#### [PROVIDED INFORMATION]
Start of Block

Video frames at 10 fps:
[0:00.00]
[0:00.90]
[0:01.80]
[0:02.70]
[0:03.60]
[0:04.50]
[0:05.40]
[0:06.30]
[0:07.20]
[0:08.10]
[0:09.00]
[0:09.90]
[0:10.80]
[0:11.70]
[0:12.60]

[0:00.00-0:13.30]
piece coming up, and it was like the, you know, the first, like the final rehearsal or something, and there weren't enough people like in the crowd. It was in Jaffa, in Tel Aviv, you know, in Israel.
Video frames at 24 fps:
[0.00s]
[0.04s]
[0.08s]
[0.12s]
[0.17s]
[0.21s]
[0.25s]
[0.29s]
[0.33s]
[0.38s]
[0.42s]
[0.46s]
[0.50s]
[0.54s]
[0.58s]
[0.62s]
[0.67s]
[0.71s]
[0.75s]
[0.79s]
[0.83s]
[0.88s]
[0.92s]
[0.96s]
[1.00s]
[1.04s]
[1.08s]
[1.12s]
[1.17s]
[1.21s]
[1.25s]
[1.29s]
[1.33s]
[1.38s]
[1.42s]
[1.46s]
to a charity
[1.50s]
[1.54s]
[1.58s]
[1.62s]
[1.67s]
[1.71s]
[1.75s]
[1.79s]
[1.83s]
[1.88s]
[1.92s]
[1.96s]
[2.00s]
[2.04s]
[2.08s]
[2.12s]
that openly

End of Block

How many of the lines in this material contain the word "frames"? State the number and nothing else.

2